[[ Exercise material open ]]
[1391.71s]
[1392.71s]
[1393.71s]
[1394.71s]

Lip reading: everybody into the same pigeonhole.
[[ Exercise material closed ]]
[[ Exercise material open ]]
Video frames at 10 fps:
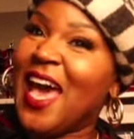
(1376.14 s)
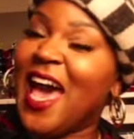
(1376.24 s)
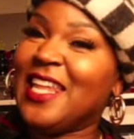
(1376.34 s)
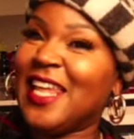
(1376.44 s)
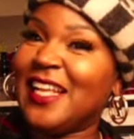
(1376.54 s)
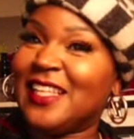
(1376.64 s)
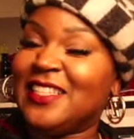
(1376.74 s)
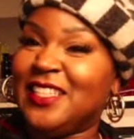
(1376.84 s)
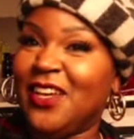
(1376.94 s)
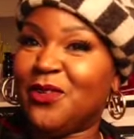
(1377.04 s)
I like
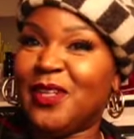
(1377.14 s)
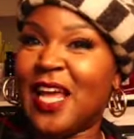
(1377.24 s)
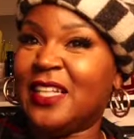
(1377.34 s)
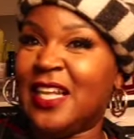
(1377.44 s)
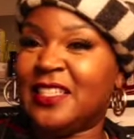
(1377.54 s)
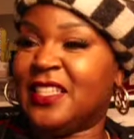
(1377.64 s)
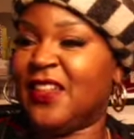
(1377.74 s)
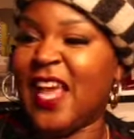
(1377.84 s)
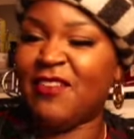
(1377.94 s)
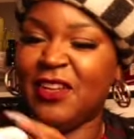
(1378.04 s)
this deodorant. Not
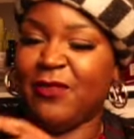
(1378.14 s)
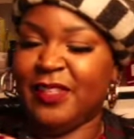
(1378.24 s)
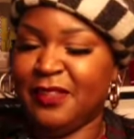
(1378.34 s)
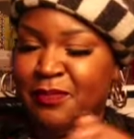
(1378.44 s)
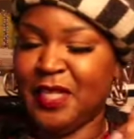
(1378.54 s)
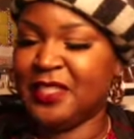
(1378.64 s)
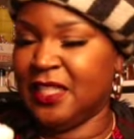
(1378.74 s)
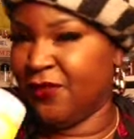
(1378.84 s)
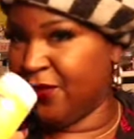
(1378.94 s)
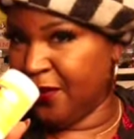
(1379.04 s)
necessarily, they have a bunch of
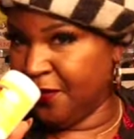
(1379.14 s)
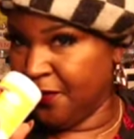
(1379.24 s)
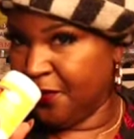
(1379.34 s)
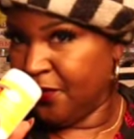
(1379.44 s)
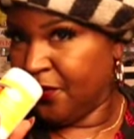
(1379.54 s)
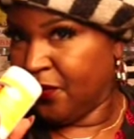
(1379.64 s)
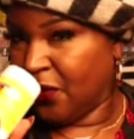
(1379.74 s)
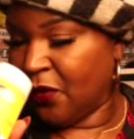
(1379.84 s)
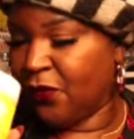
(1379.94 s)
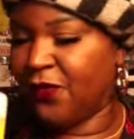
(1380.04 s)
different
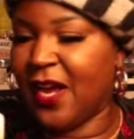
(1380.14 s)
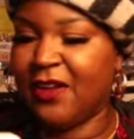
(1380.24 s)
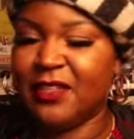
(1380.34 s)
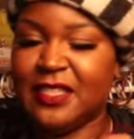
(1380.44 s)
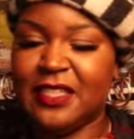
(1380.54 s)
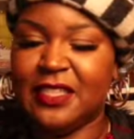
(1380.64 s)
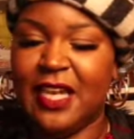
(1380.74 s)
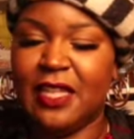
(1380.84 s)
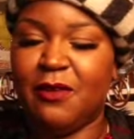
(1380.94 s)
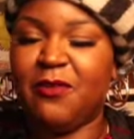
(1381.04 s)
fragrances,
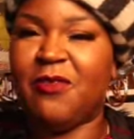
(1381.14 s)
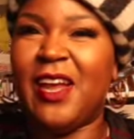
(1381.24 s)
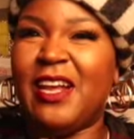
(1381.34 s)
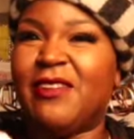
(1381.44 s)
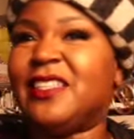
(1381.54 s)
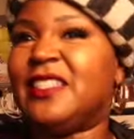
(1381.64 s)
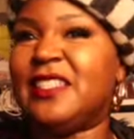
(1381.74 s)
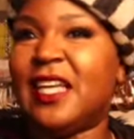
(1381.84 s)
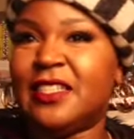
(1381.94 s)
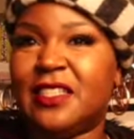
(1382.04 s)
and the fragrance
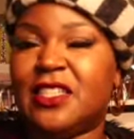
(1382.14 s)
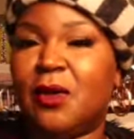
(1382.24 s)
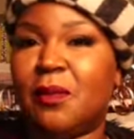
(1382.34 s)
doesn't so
[[ Exercise material closed ]]
[[ Exercise material open ]]
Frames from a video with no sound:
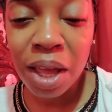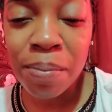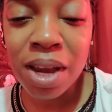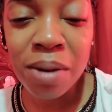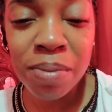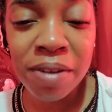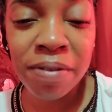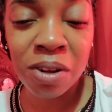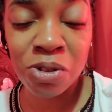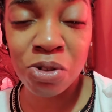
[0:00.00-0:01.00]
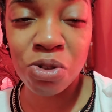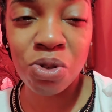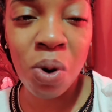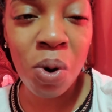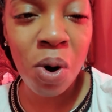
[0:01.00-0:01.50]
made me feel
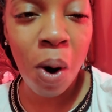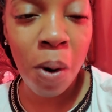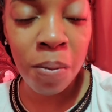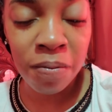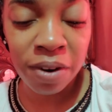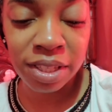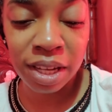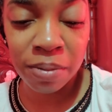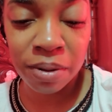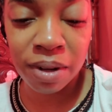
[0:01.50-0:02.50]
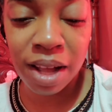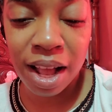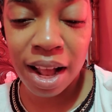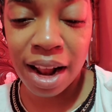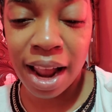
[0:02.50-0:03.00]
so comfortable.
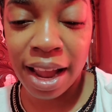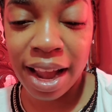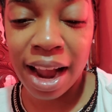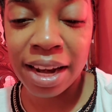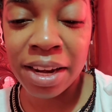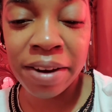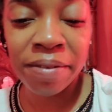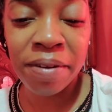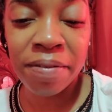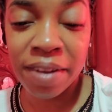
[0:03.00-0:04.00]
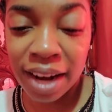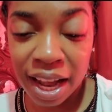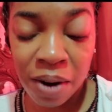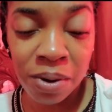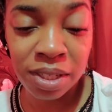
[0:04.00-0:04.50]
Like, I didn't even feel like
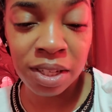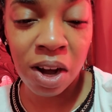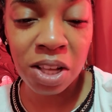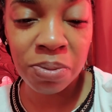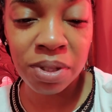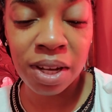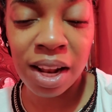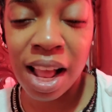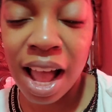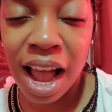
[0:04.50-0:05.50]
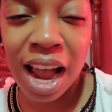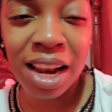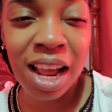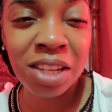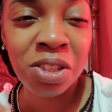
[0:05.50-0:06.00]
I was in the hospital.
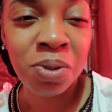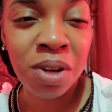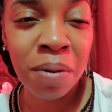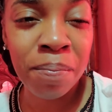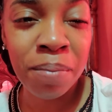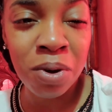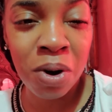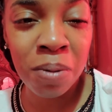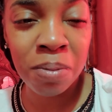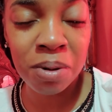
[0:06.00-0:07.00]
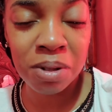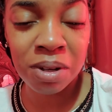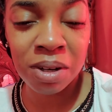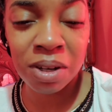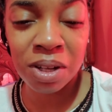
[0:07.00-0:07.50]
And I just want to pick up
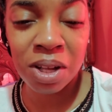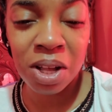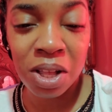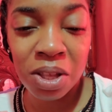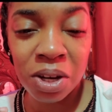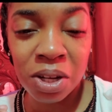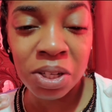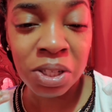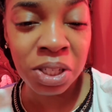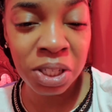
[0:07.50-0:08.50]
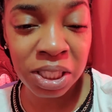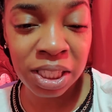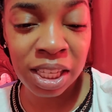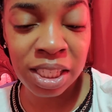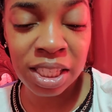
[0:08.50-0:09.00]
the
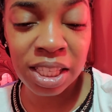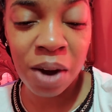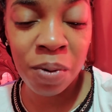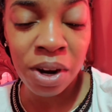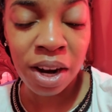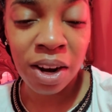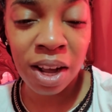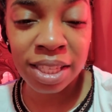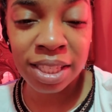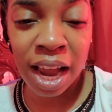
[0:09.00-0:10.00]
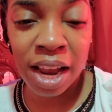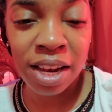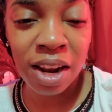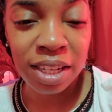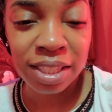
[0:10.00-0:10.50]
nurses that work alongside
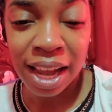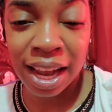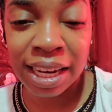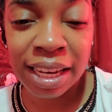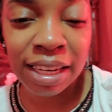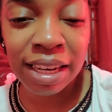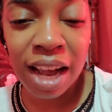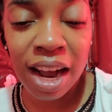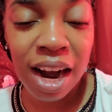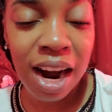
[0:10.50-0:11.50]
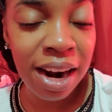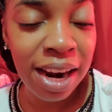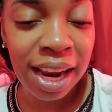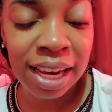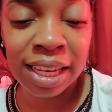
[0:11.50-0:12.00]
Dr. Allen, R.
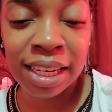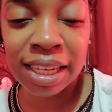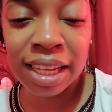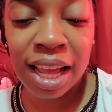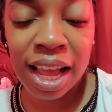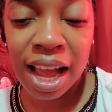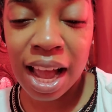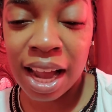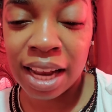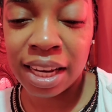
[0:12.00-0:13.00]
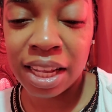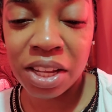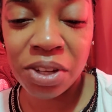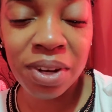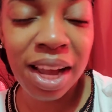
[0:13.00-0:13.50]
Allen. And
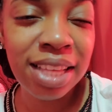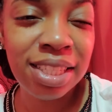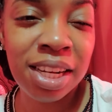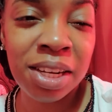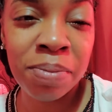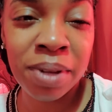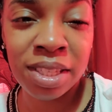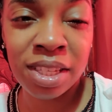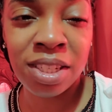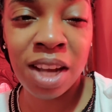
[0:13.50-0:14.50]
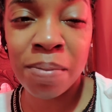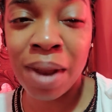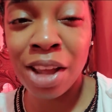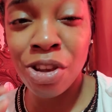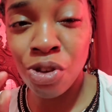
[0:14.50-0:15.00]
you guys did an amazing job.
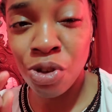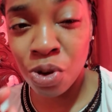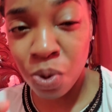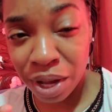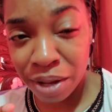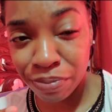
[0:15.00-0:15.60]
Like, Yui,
[[ Exercise material closed ]]
# What is expected
To complete this exercise, transcribe exactly the lines above from the one that holds "(1376.84 s)" through the one that holds "(1378.54 s)". Pictures stay out.

# Solved problem
(1376.84 s)
(1376.94 s)
(1377.04 s)
I like
(1377.14 s)
(1377.24 s)
(1377.34 s)
(1377.44 s)
(1377.54 s)
(1377.64 s)
(1377.74 s)
(1377.84 s)
(1377.94 s)
(1378.04 s)
this deodorant. Not
(1378.14 s)
(1378.24 s)
(1378.34 s)
(1378.44 s)
(1378.54 s)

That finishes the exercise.